Assignment: Although the records contain pictures, none belong in the copy: restate word for word only the lines from the one with "[00:00:06.37 to 00:00:06.99]" through the one with "Silent video, 10 frames per second.", both included.

[Opening Recorded data section]

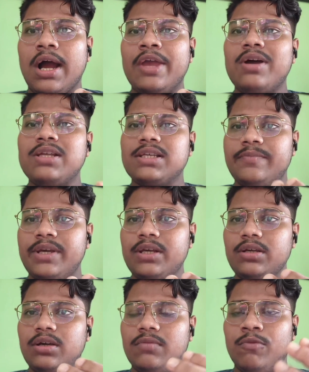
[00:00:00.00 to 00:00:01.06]
I was
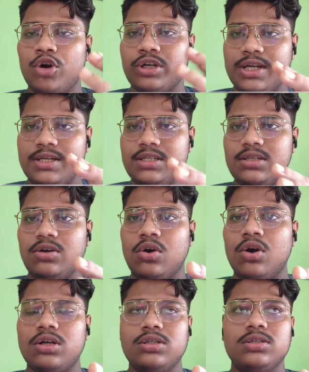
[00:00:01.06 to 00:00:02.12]
giving mock tests
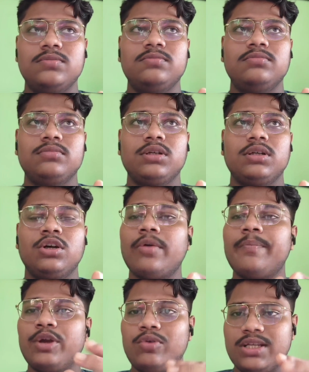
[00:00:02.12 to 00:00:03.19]
or
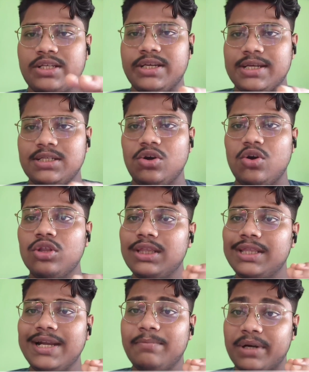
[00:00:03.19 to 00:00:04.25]
topic wise test
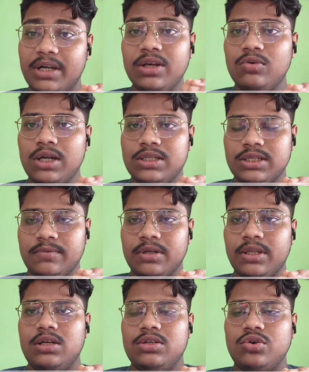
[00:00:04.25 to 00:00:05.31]
on that particular
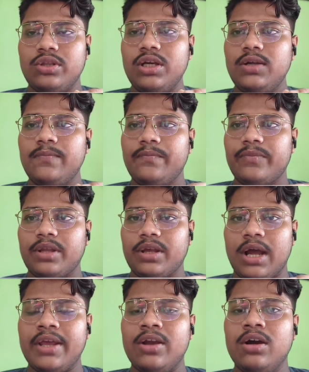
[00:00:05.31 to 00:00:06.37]
chapter, so that
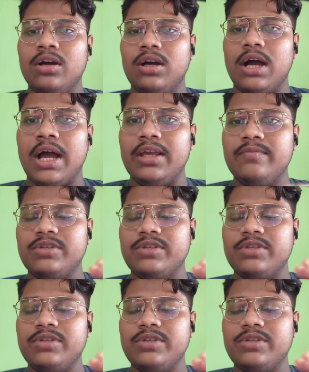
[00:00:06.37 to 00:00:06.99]
I will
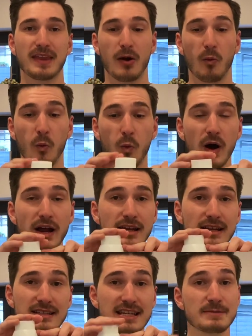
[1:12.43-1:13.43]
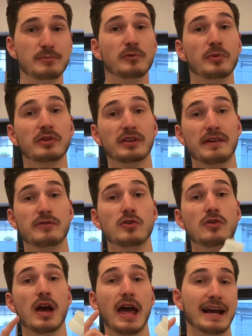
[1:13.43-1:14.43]
1 teaspoon will give you
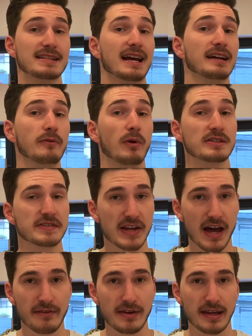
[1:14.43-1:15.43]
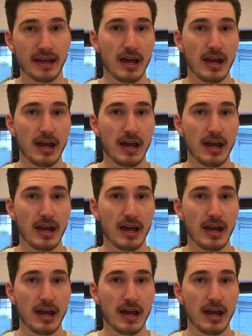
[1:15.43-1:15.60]
exactly 1 serving.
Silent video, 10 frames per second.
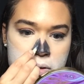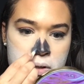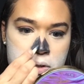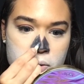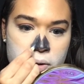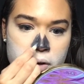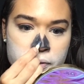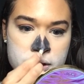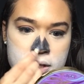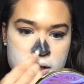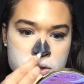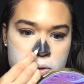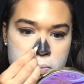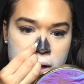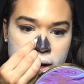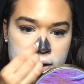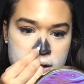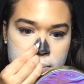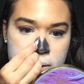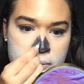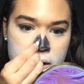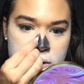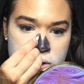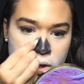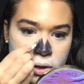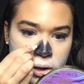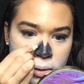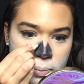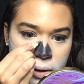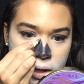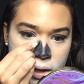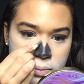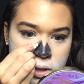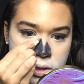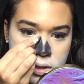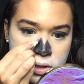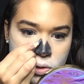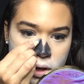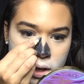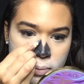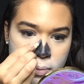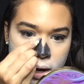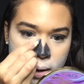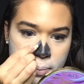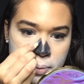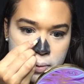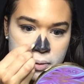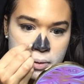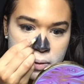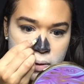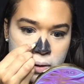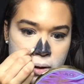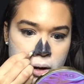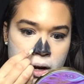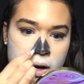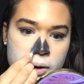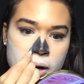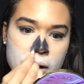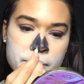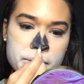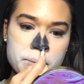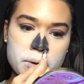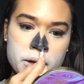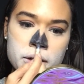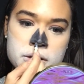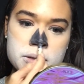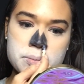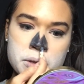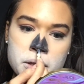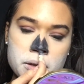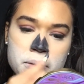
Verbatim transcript: So don't worry if it's not too black. I'm gonna make it darker in a bit. I'm just trying to map how I would want it to be.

[Closing Recorded data section]

Your solution:
[00:00:06.37 to 00:00:06.99]
I will
[1:12.43-1:13.43]
[1:13.43-1:14.43]
1 teaspoon will give you
[1:14.43-1:15.43]
[1:15.43-1:15.60]
exactly 1 serving.
Silent video, 10 frames per second.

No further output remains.